### Exercise prompt
If a record holds a picture, leave the picture out and copy everything else exactly.

'''

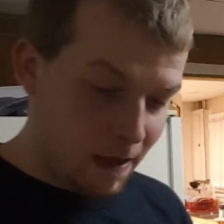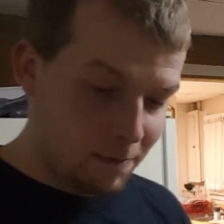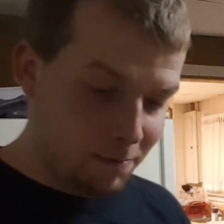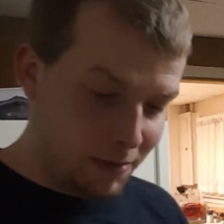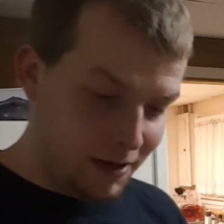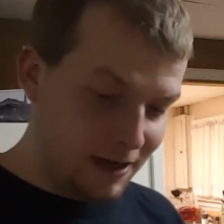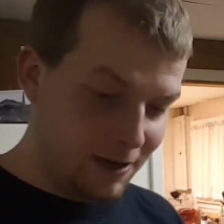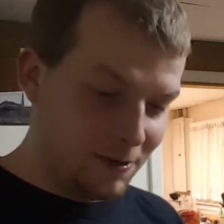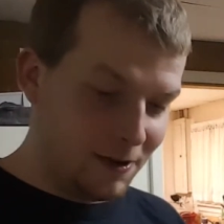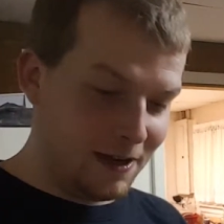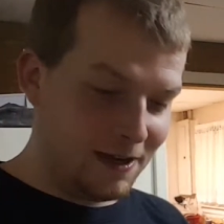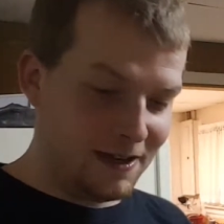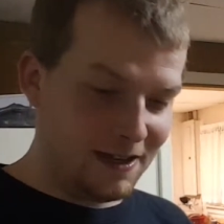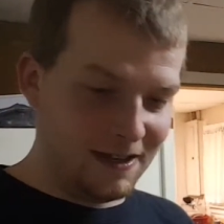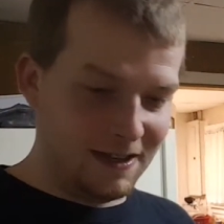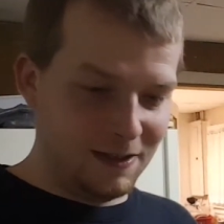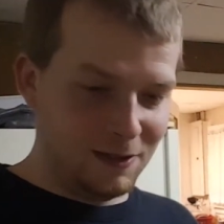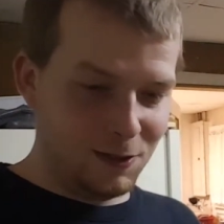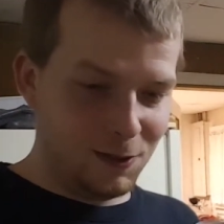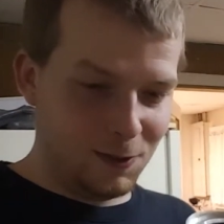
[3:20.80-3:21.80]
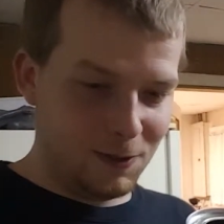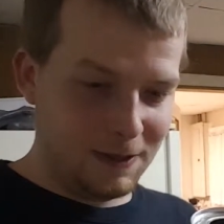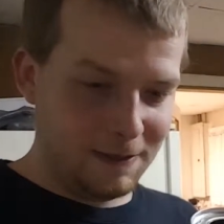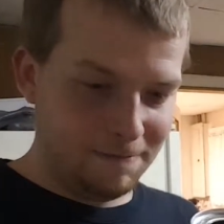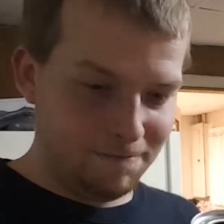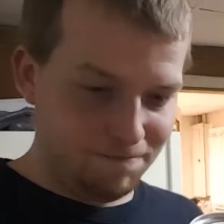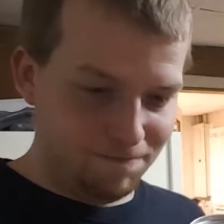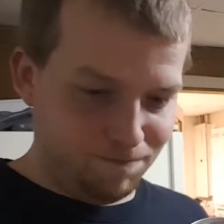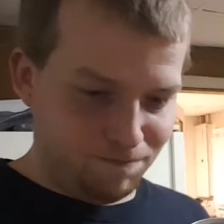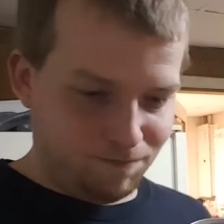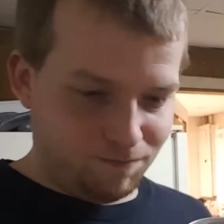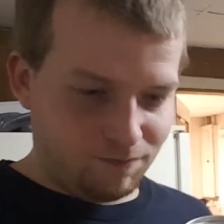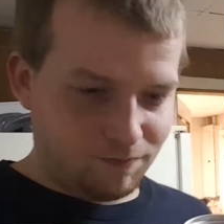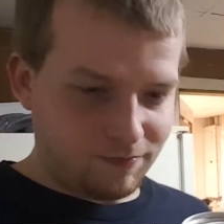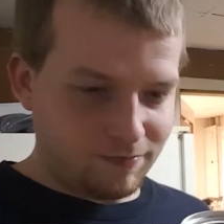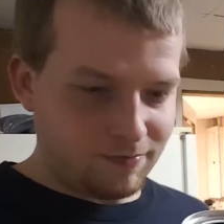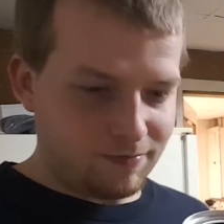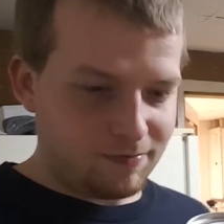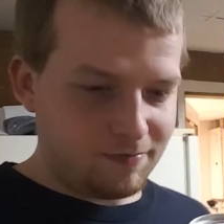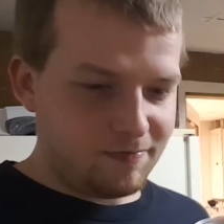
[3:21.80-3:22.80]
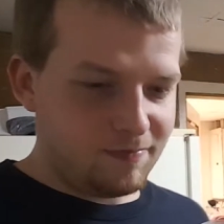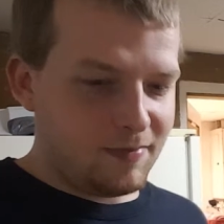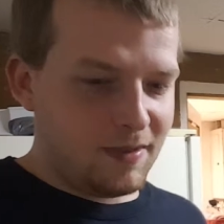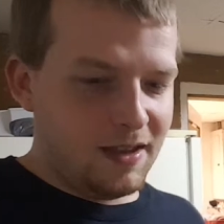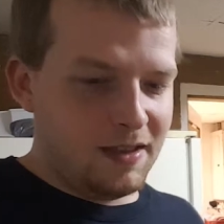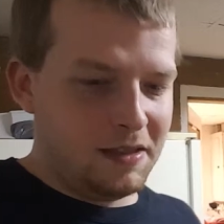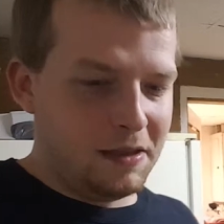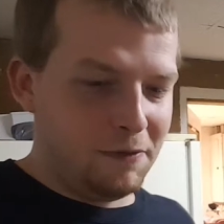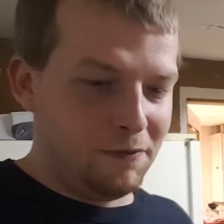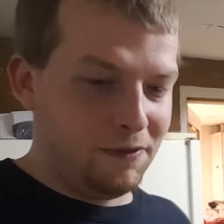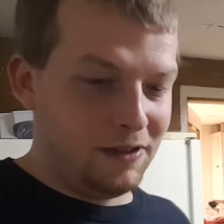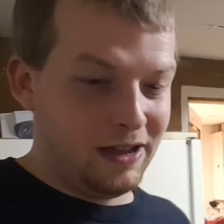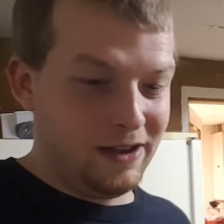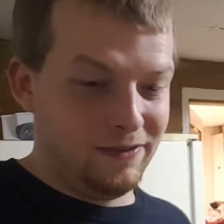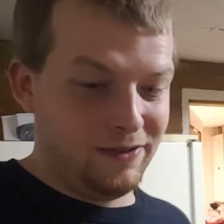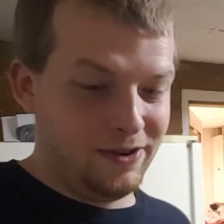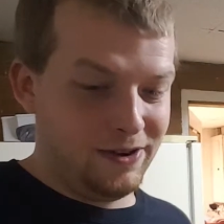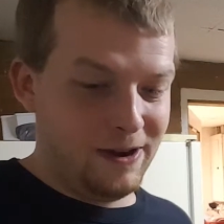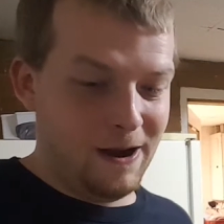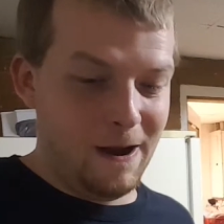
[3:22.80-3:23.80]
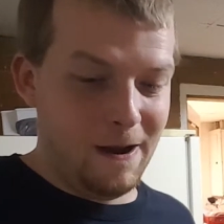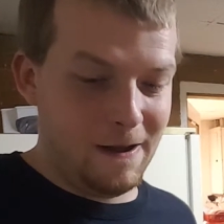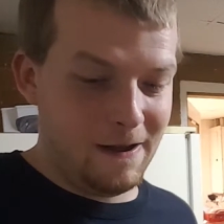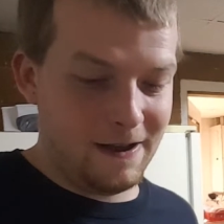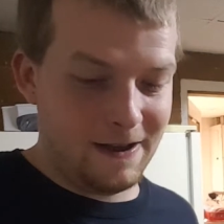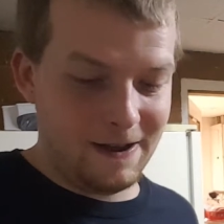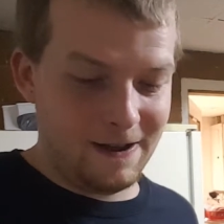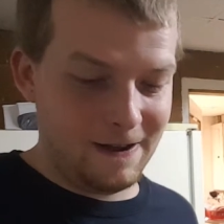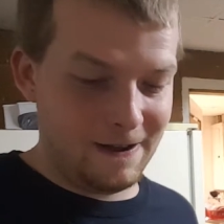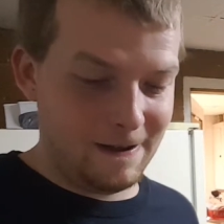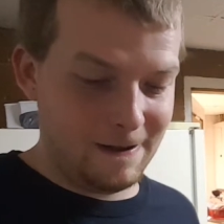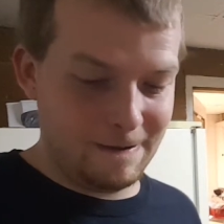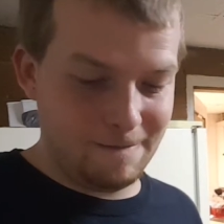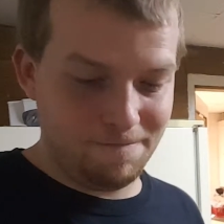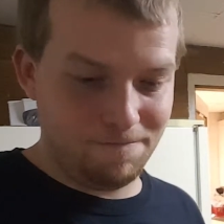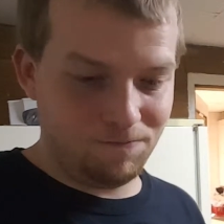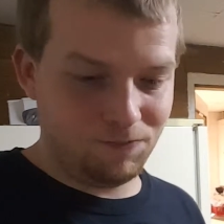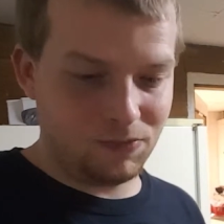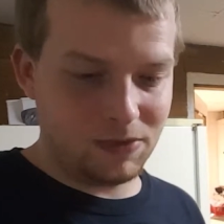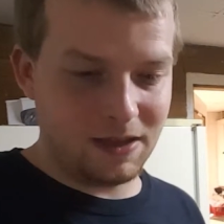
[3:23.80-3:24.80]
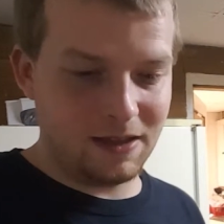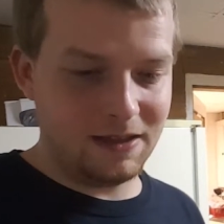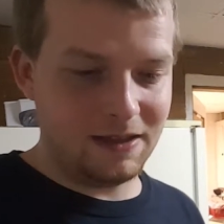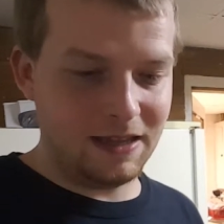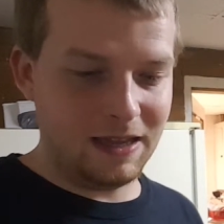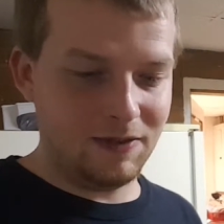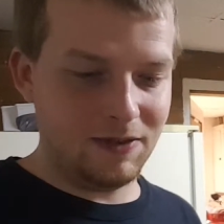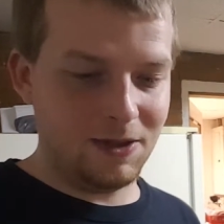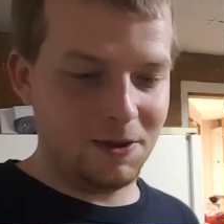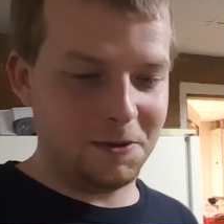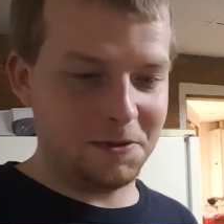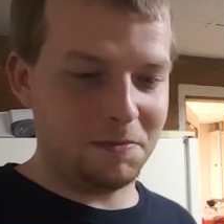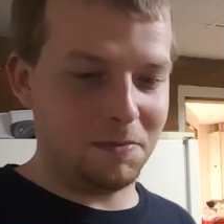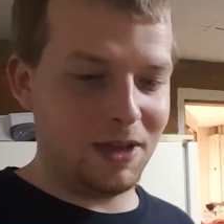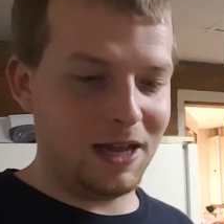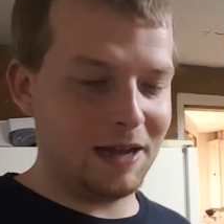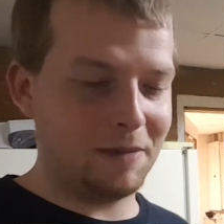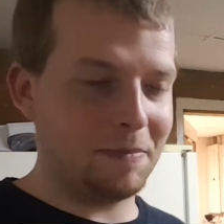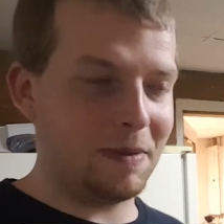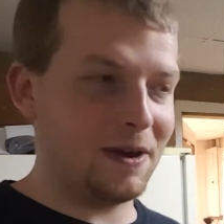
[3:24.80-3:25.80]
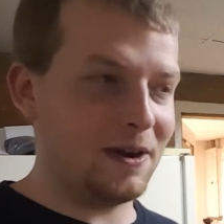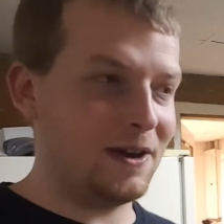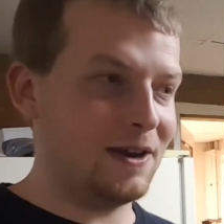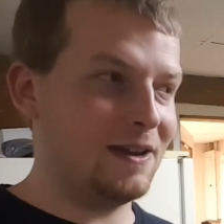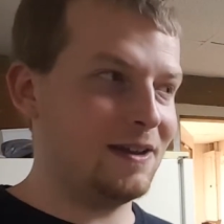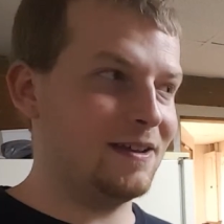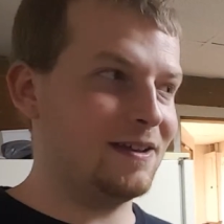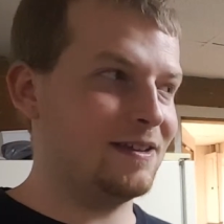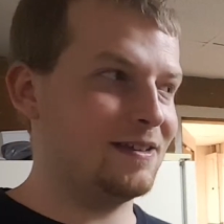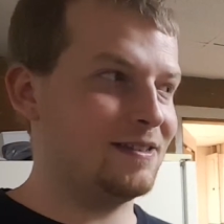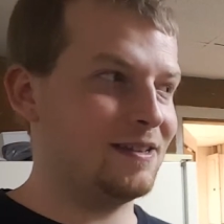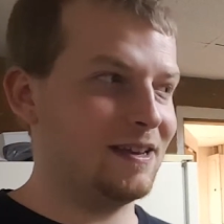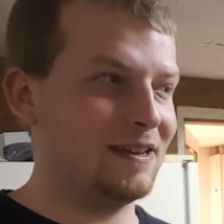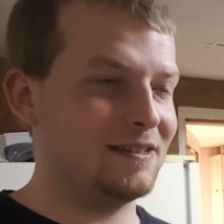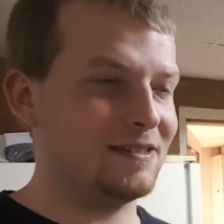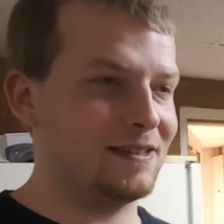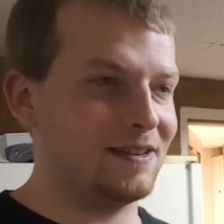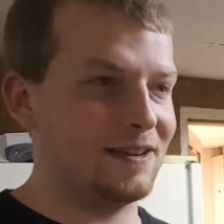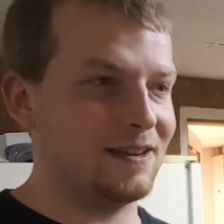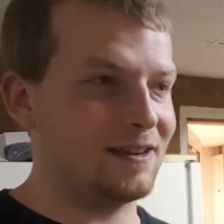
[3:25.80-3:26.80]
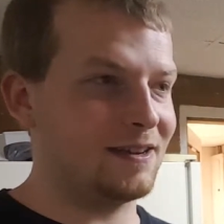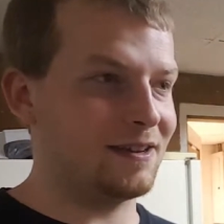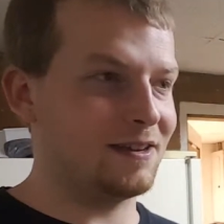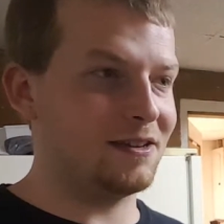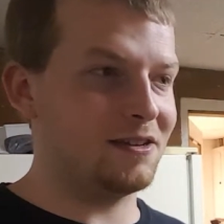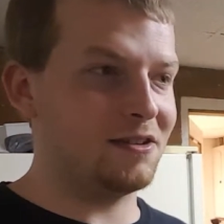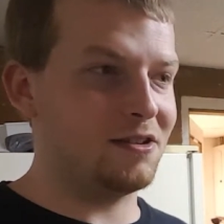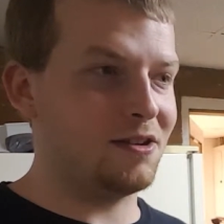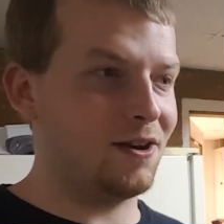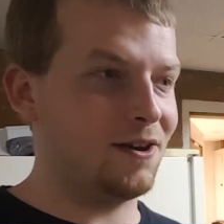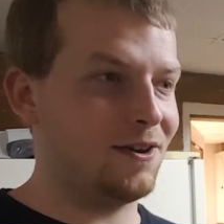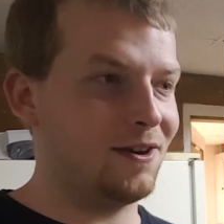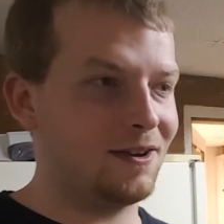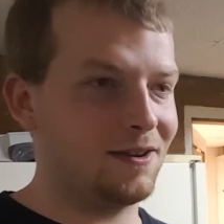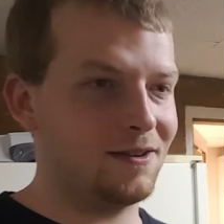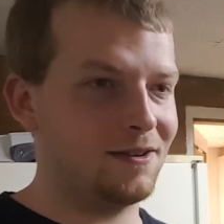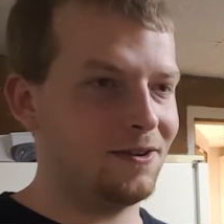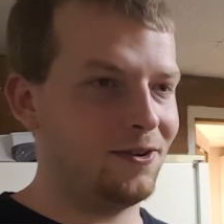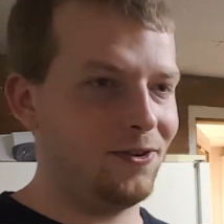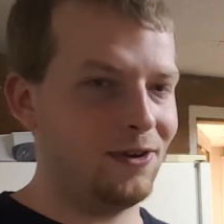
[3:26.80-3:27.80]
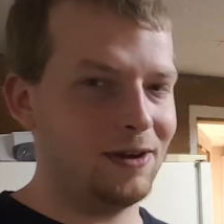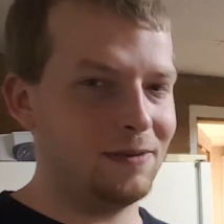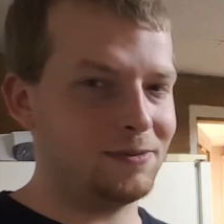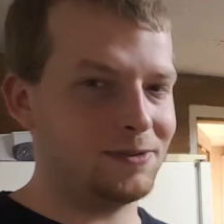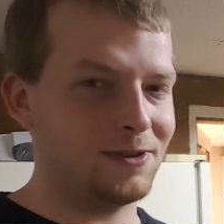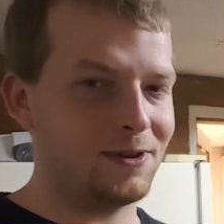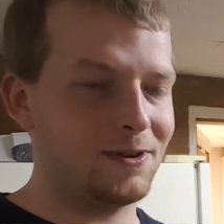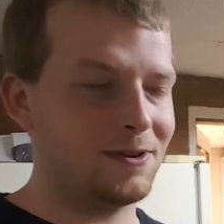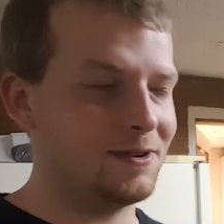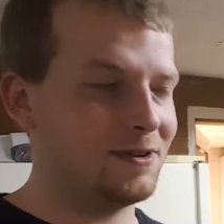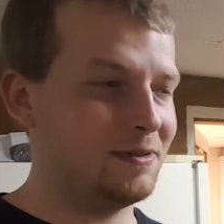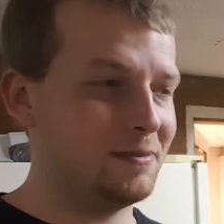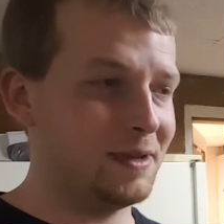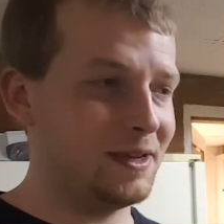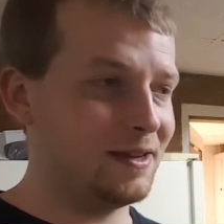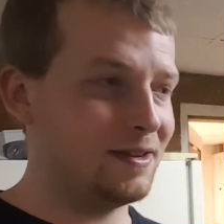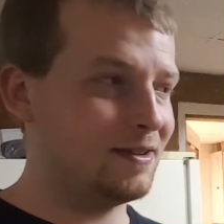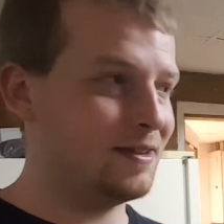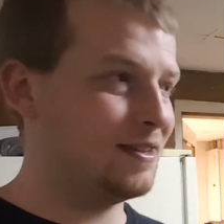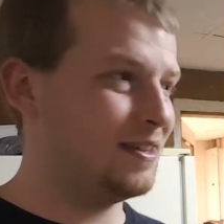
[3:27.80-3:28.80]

But anyway, to get into it, the flavor, even though it's blackberry, it tastes like a dark grape soda to me.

'''

### Written response
[3:20.80-3:21.80]
[3:21.80-3:22.80]
[3:22.80-3:23.80]
[3:23.80-3:24.80]
[3:24.80-3:25.80]
[3:25.80-3:26.80]
[3:26.80-3:27.80]
[3:27.80-3:28.80]

But anyway, to get into it, the flavor, even though it's blackberry, it tastes like a dark grape soda to me.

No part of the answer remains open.